* **Stored items**:
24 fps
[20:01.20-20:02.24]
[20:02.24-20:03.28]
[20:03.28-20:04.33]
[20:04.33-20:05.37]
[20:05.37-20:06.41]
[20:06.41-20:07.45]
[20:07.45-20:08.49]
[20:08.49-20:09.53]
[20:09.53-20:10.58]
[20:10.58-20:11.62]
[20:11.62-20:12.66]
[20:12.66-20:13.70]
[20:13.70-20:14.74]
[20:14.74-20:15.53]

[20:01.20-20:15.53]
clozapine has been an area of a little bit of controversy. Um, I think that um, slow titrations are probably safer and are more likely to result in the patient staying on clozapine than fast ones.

--

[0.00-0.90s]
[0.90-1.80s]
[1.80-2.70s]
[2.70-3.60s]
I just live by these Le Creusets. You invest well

==

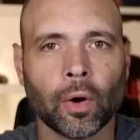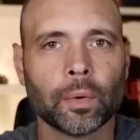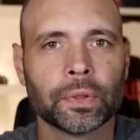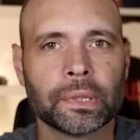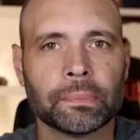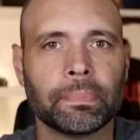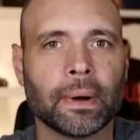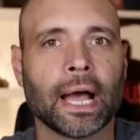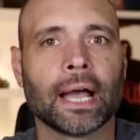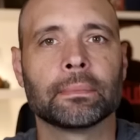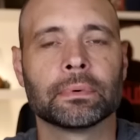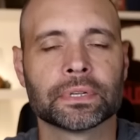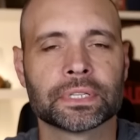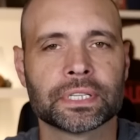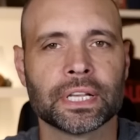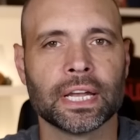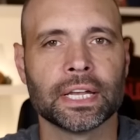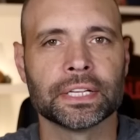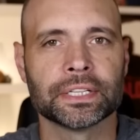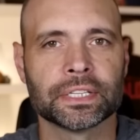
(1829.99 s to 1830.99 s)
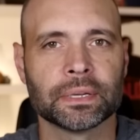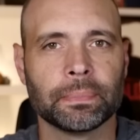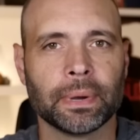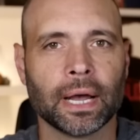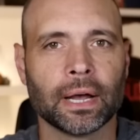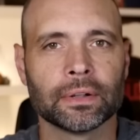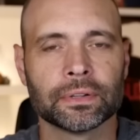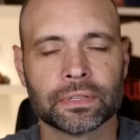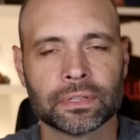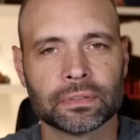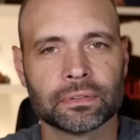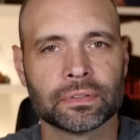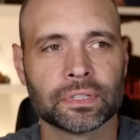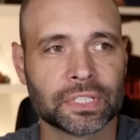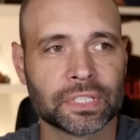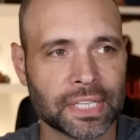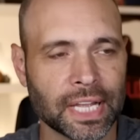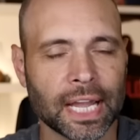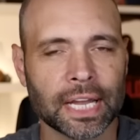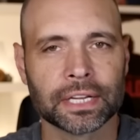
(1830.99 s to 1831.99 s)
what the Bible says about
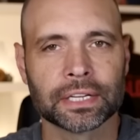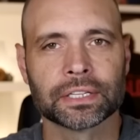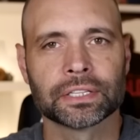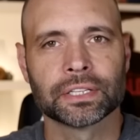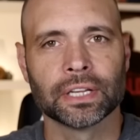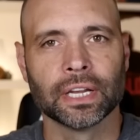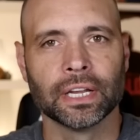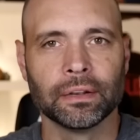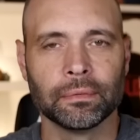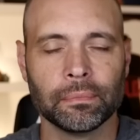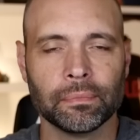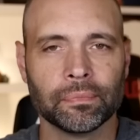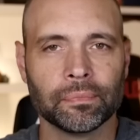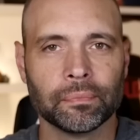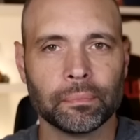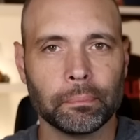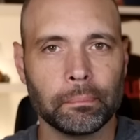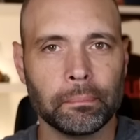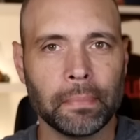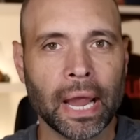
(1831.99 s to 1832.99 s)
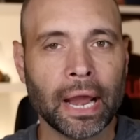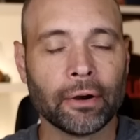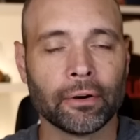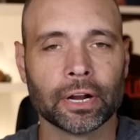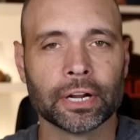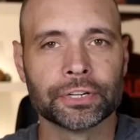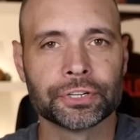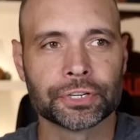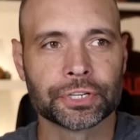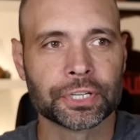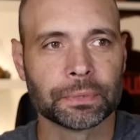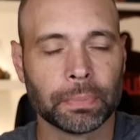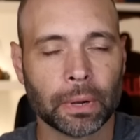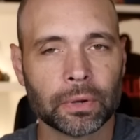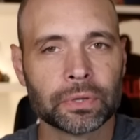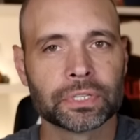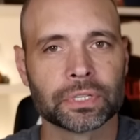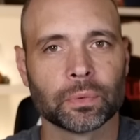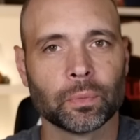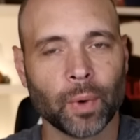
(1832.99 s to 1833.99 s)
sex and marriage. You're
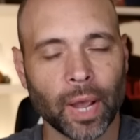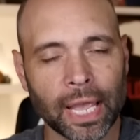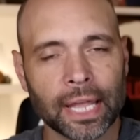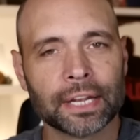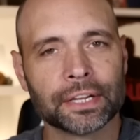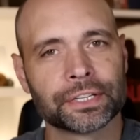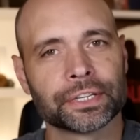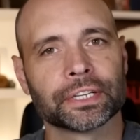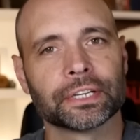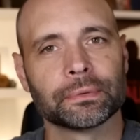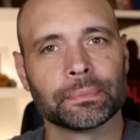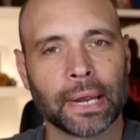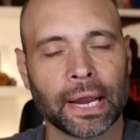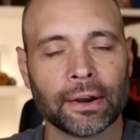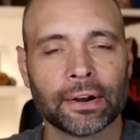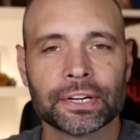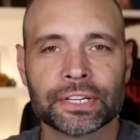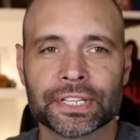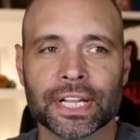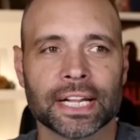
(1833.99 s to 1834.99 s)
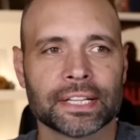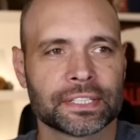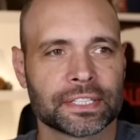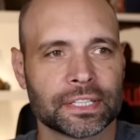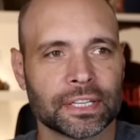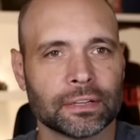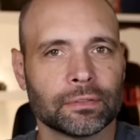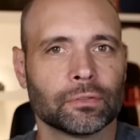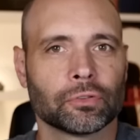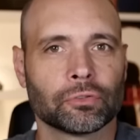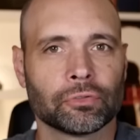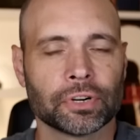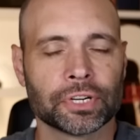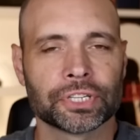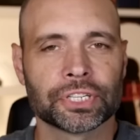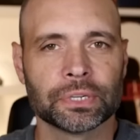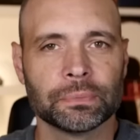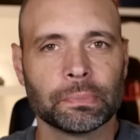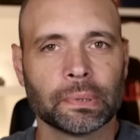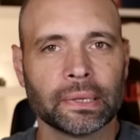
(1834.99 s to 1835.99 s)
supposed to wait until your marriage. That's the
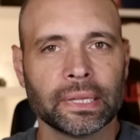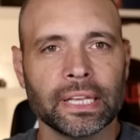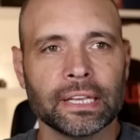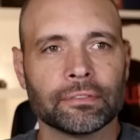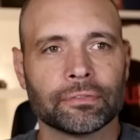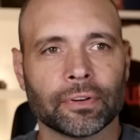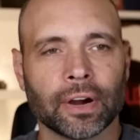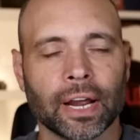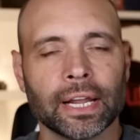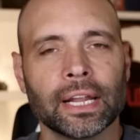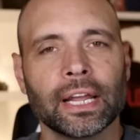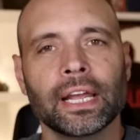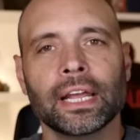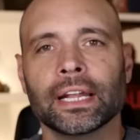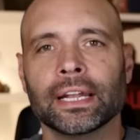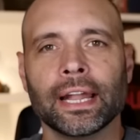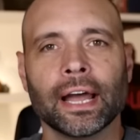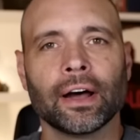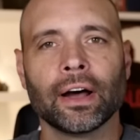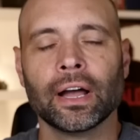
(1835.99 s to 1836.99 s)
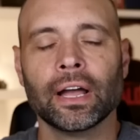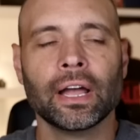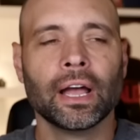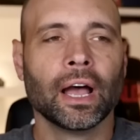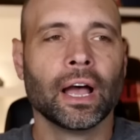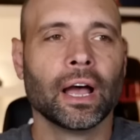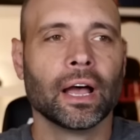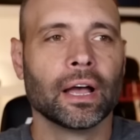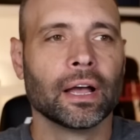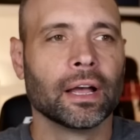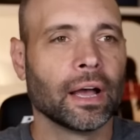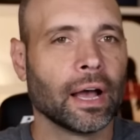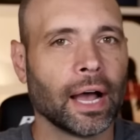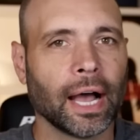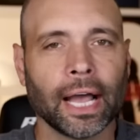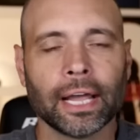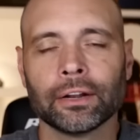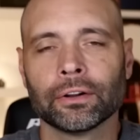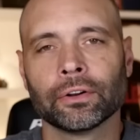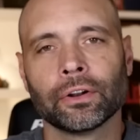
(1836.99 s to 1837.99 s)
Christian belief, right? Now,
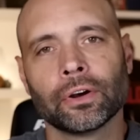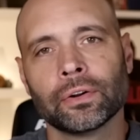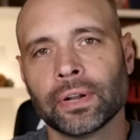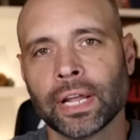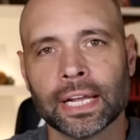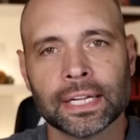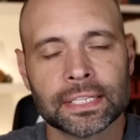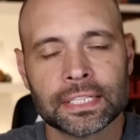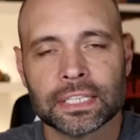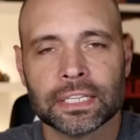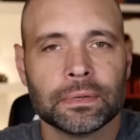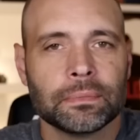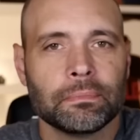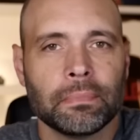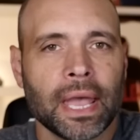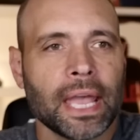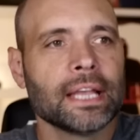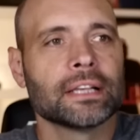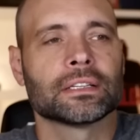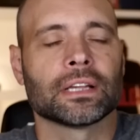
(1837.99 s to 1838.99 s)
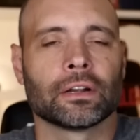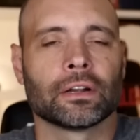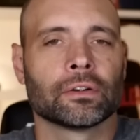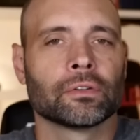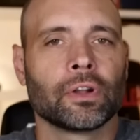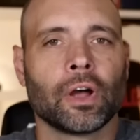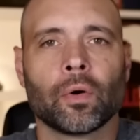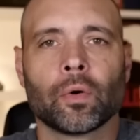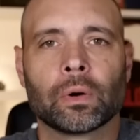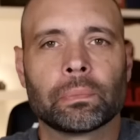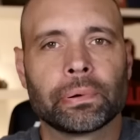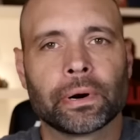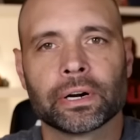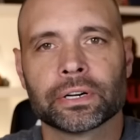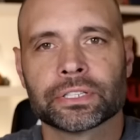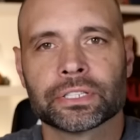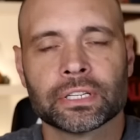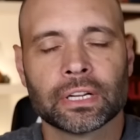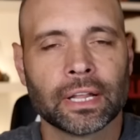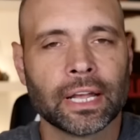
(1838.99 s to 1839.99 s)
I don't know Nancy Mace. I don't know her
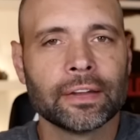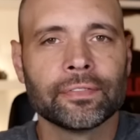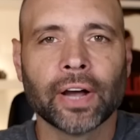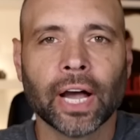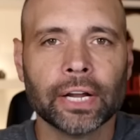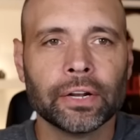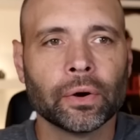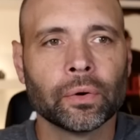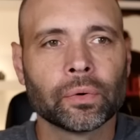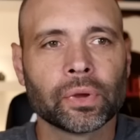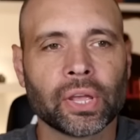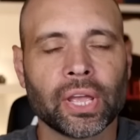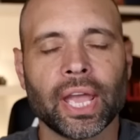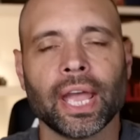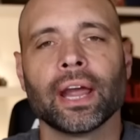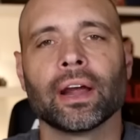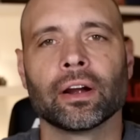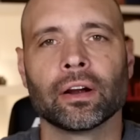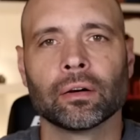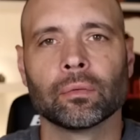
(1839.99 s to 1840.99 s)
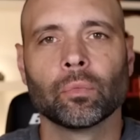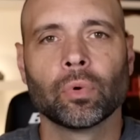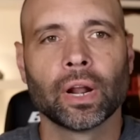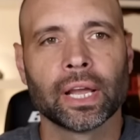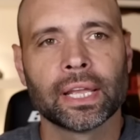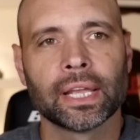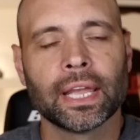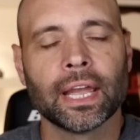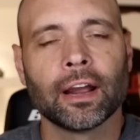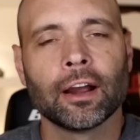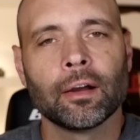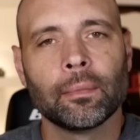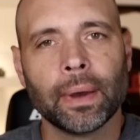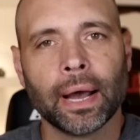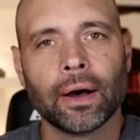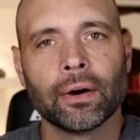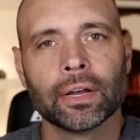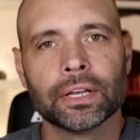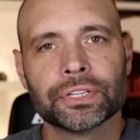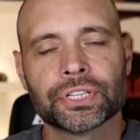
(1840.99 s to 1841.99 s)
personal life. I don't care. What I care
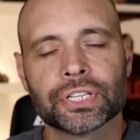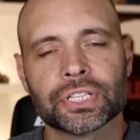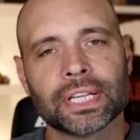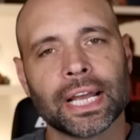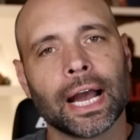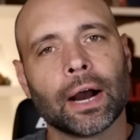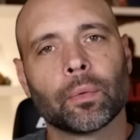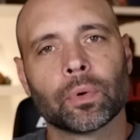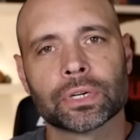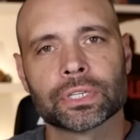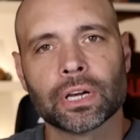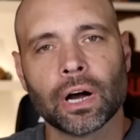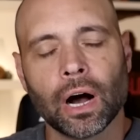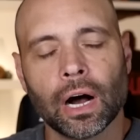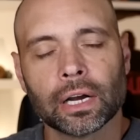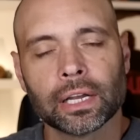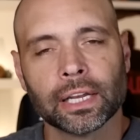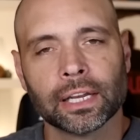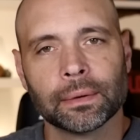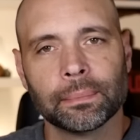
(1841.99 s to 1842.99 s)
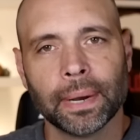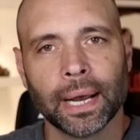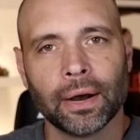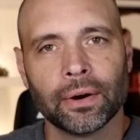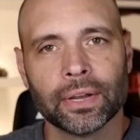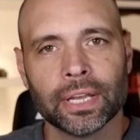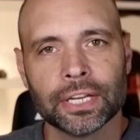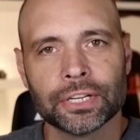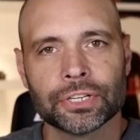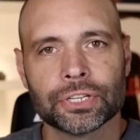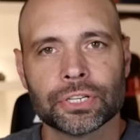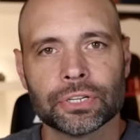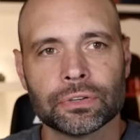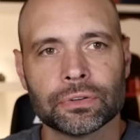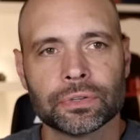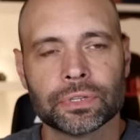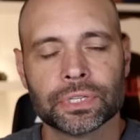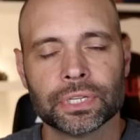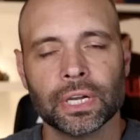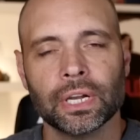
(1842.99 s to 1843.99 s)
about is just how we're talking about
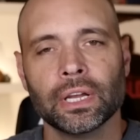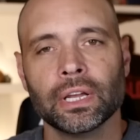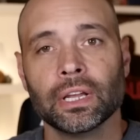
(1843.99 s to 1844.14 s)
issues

* **Directions for this task**:
Look above for the line with "[20:06.41-20:07.45]" and the line with "[20:14.74-20:15.53]", and reproduce exactly those two lines plus every line between, nothing more.

* **Result of the exercise**:
[20:06.41-20:07.45]
[20:07.45-20:08.49]
[20:08.49-20:09.53]
[20:09.53-20:10.58]
[20:10.58-20:11.62]
[20:11.62-20:12.66]
[20:12.66-20:13.70]
[20:13.70-20:14.74]
[20:14.74-20:15.53]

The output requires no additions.